Material for the task:
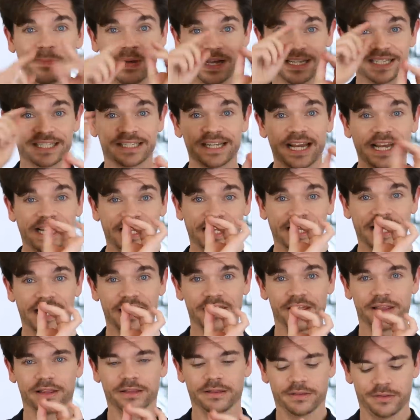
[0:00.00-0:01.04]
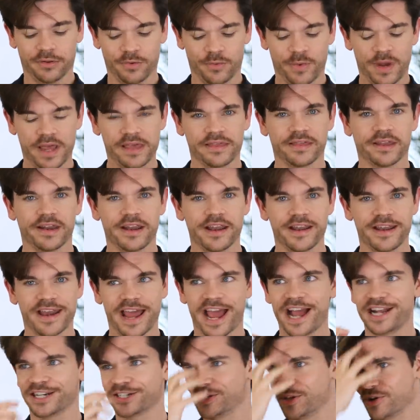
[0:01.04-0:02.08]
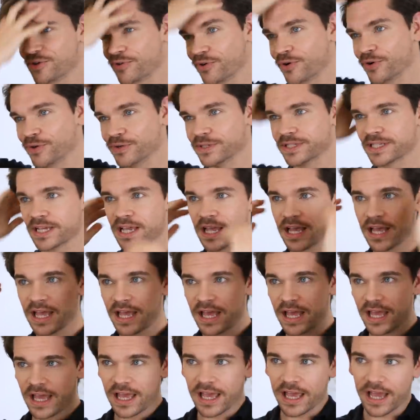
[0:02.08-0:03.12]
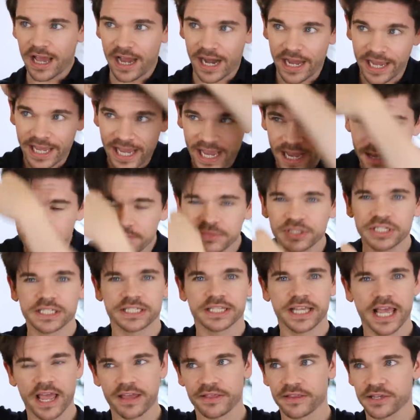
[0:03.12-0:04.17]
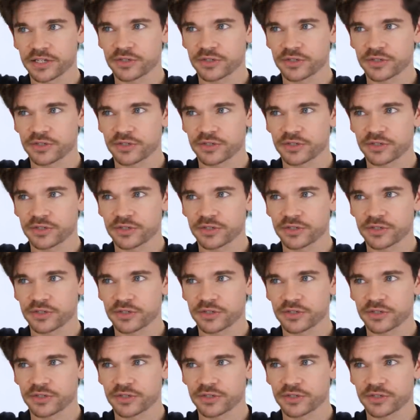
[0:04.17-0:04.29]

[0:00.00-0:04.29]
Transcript: by styling it the way that it naturally grows, I am just getting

Exercise goal: Begin with the line holding "[0:03.12-0:04.17]" and end with the last line of the listing. Reproduce each of those lines exactly, and leave every picture out.

Task result:
[0:03.12-0:04.17]
[0:04.17-0:04.29]

[0:00.00-0:04.29]
Transcript: by styling it the way that it naturally grows, I am just getting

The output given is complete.